→ Try it:
Each line from the one with "[3:28.85-3:29.25]" through the final line of the entries below must be printed exactly, and the pictures must not be.

Saved entries
☆ ☆ ☆
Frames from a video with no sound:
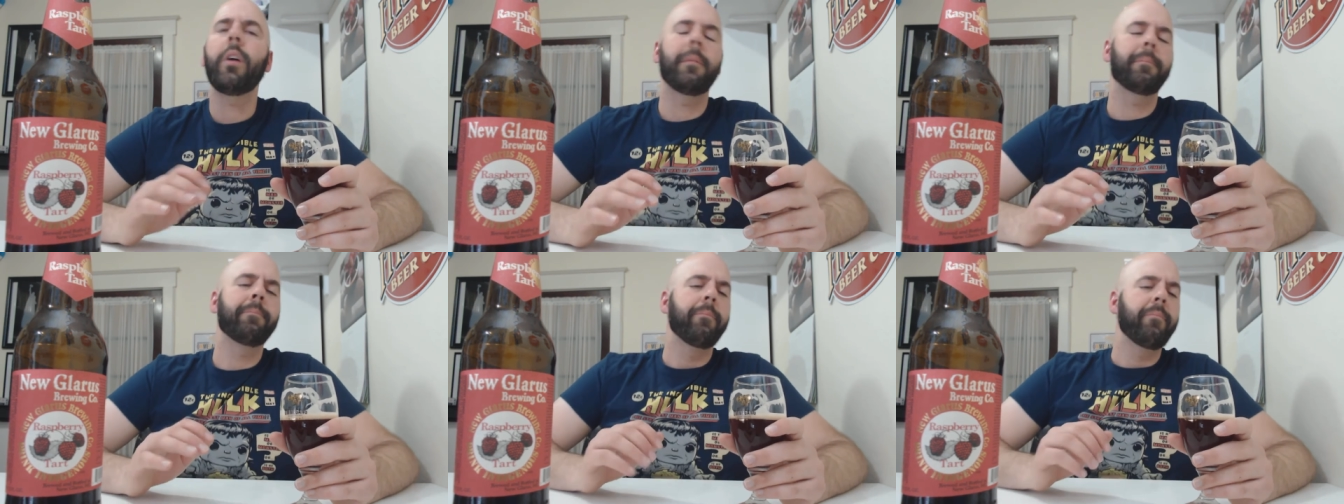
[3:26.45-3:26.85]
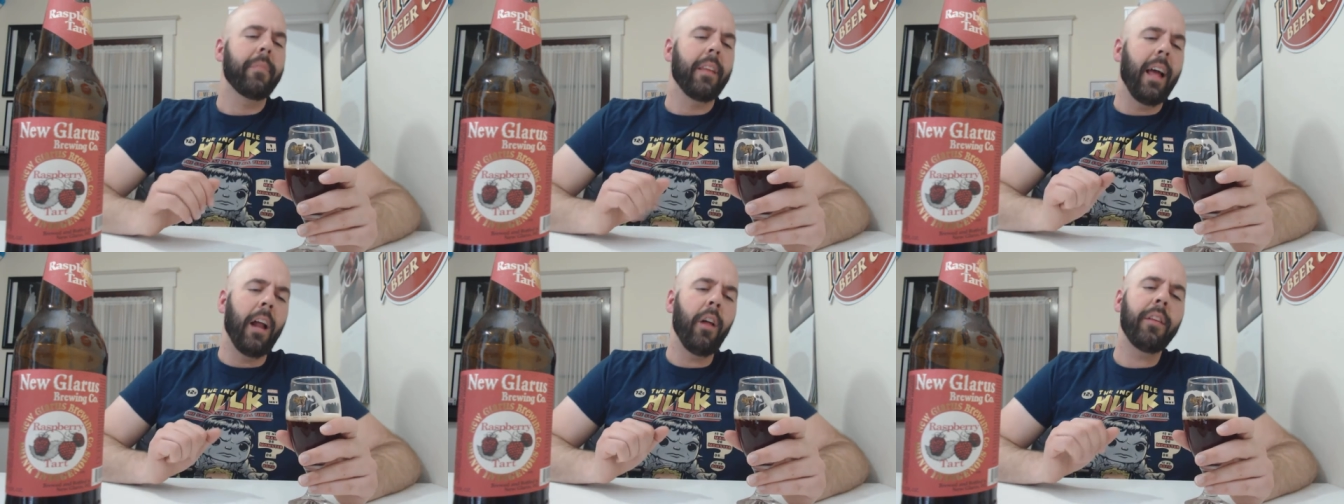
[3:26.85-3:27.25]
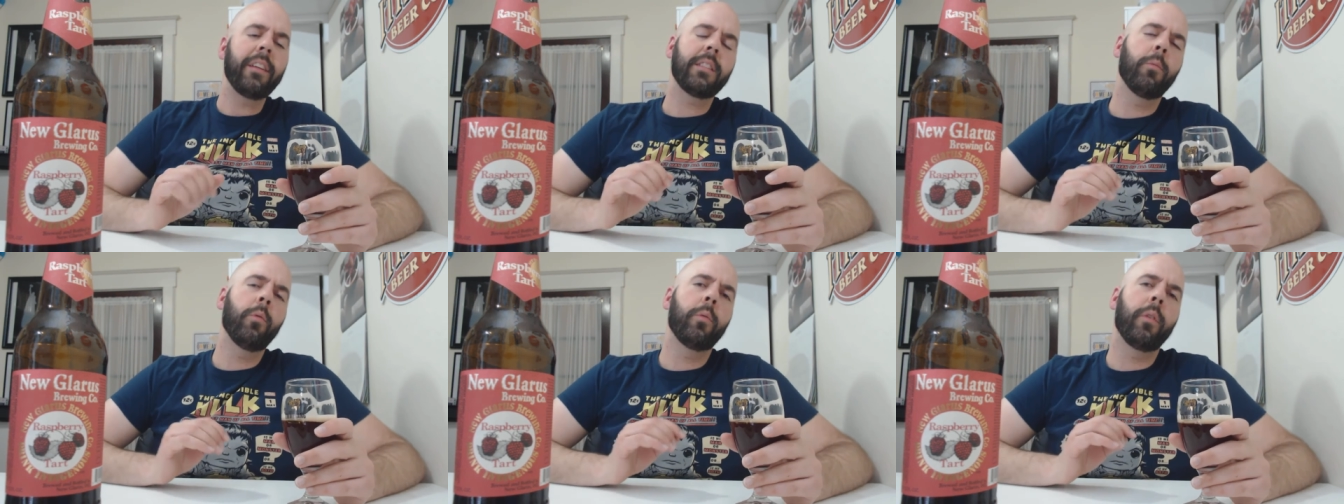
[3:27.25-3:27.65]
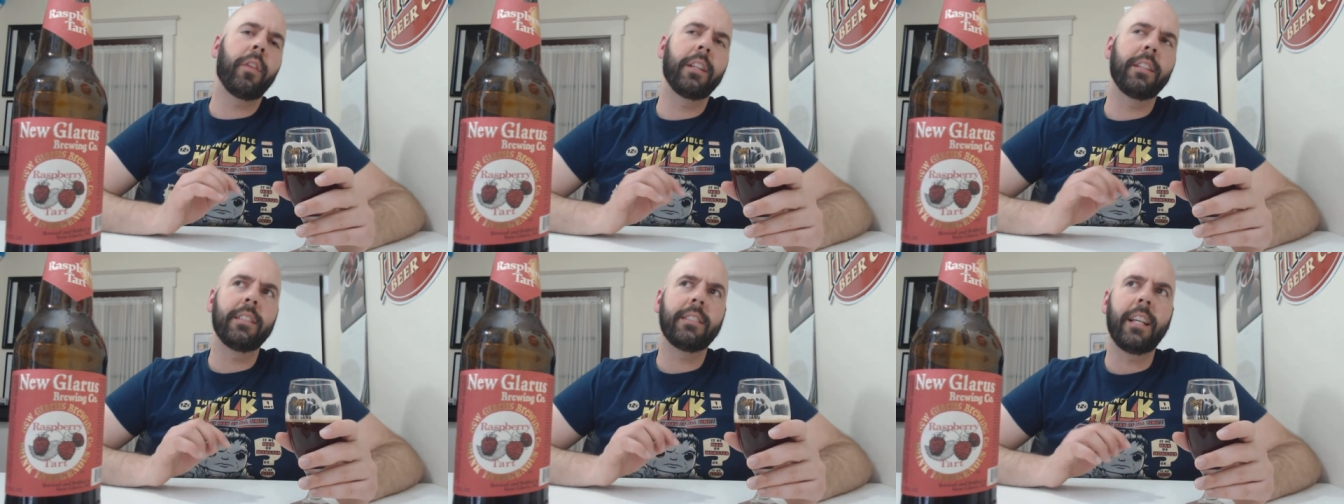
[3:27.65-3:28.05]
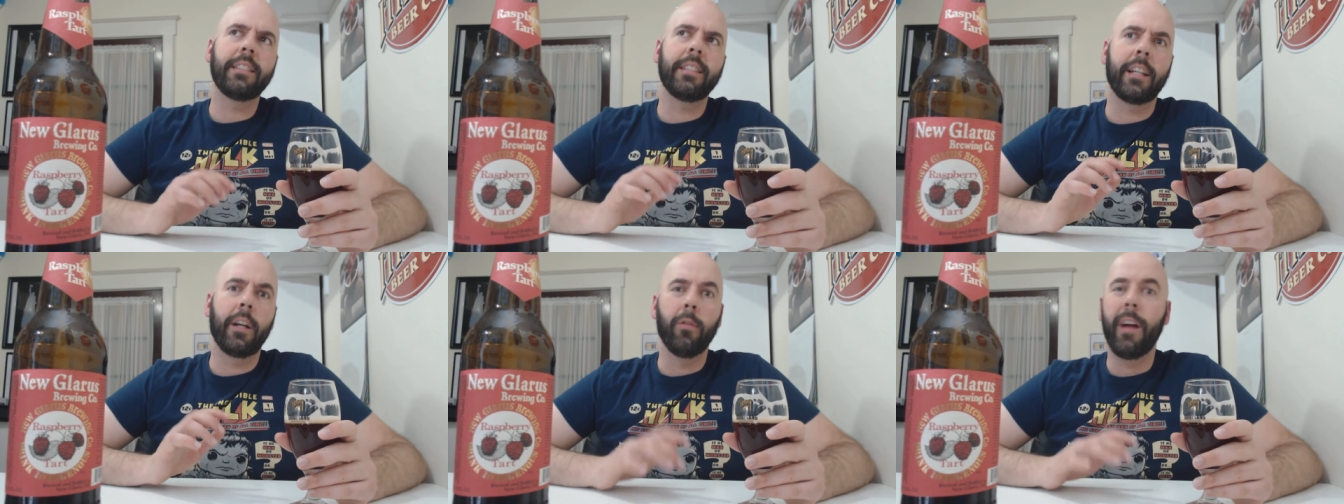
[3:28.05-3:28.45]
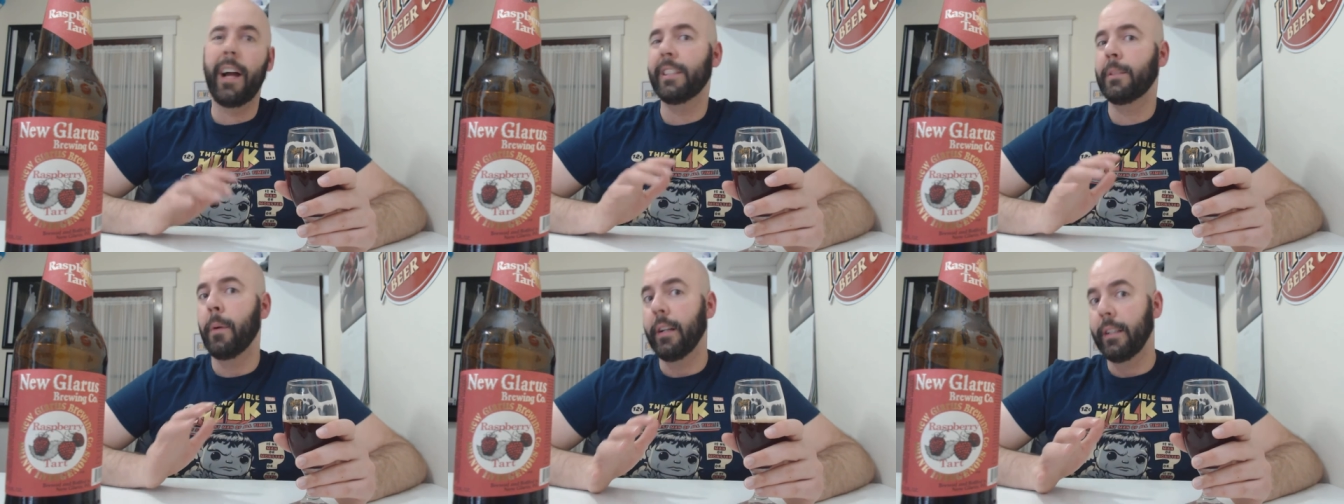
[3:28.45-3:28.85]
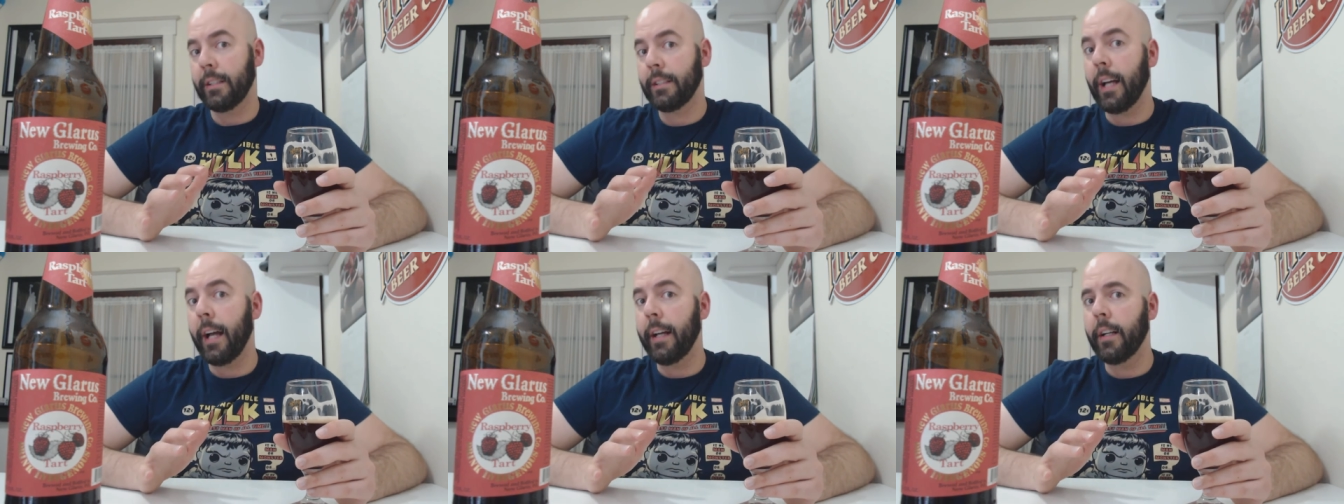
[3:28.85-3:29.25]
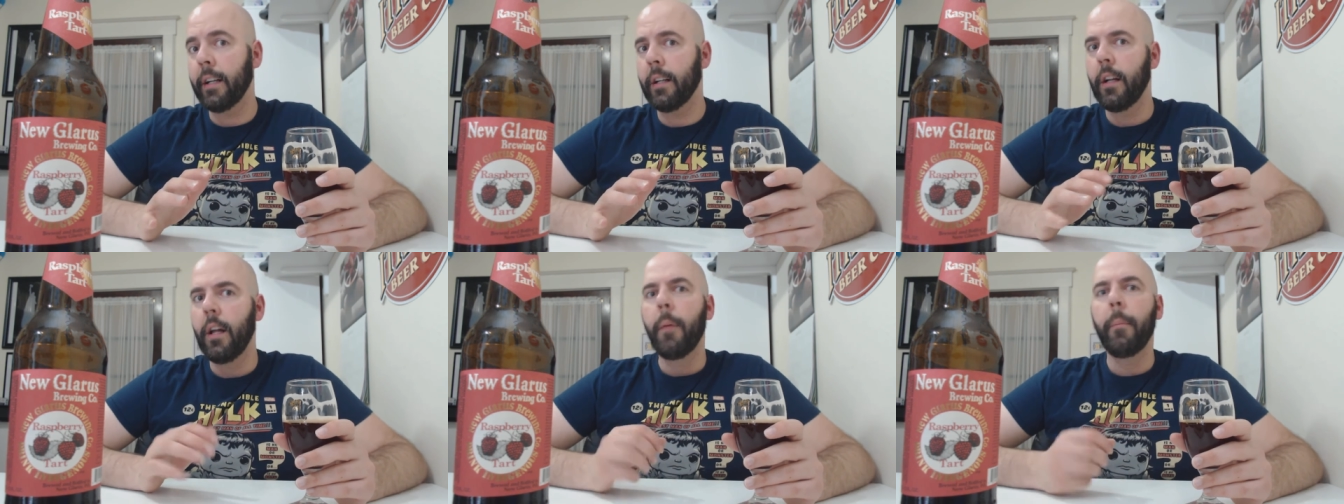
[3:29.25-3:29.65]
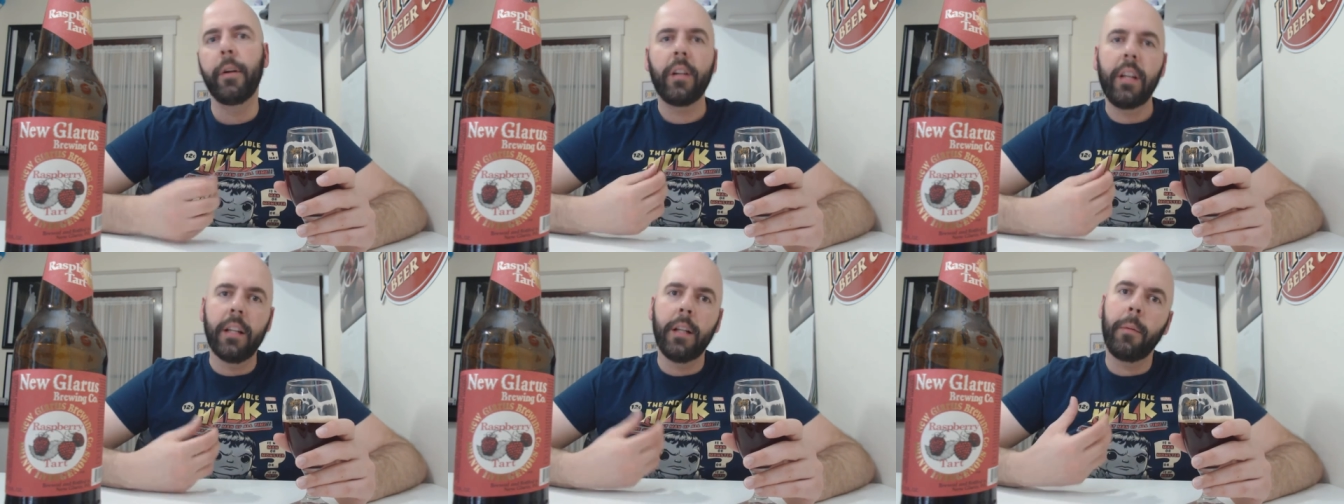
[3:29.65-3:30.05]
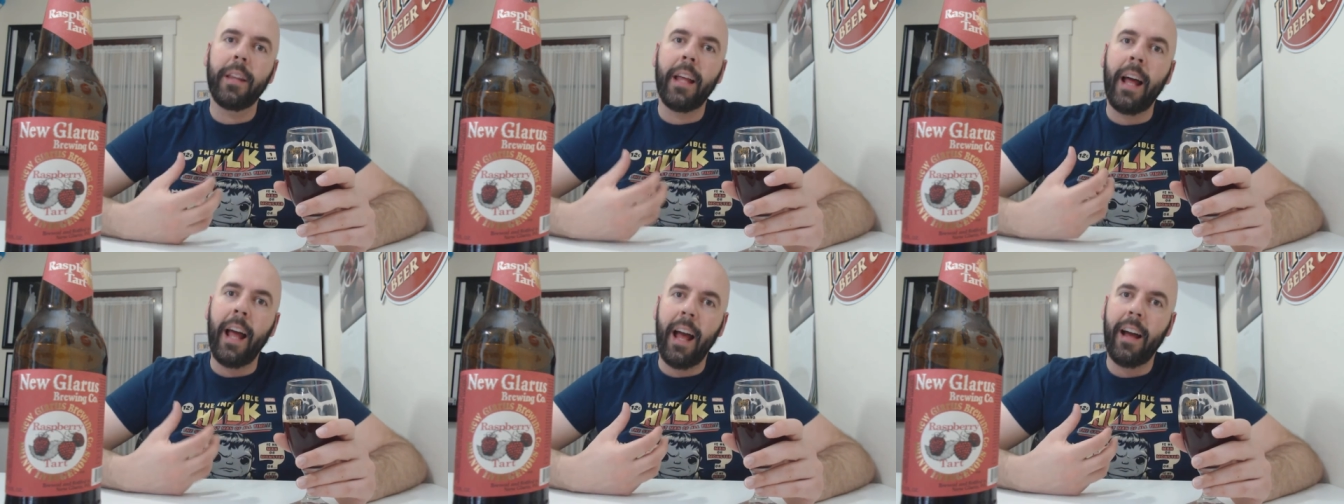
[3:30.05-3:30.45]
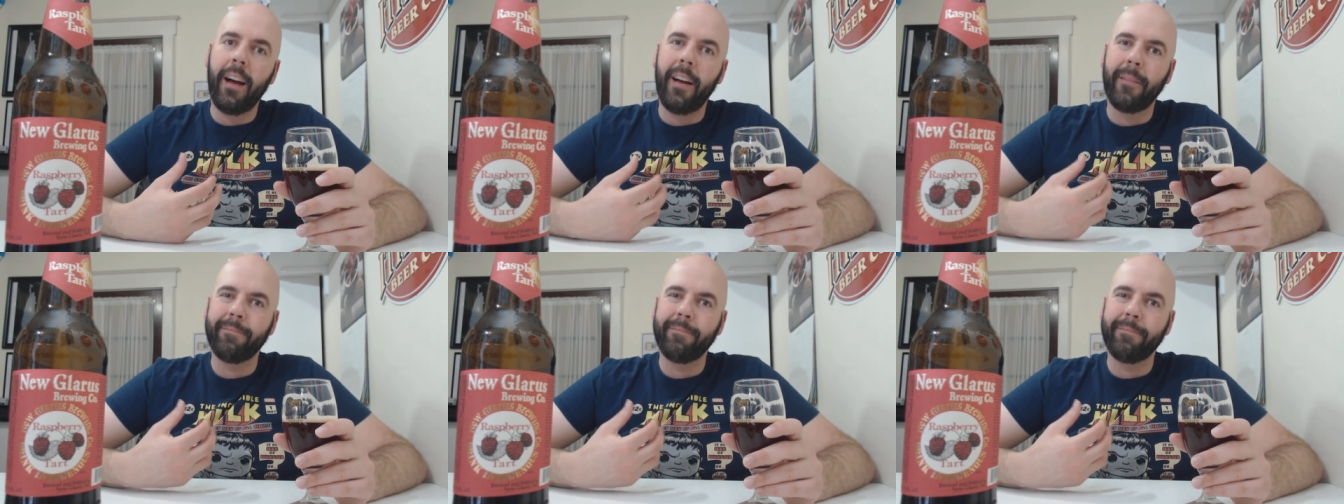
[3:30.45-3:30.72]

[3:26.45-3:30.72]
I don't think someone would think this tastes like a raspberry cider, but you get a little bit of that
☆ ☆ ☆
→ Response box:
[3:28.85-3:29.25]
[3:29.25-3:29.65]
[3:29.65-3:30.05]
[3:30.05-3:30.45]
[3:30.45-3:30.72]

[3:26.45-3:30.72]
I don't think someone would think this tastes like a raspberry cider, but you get a little bit of that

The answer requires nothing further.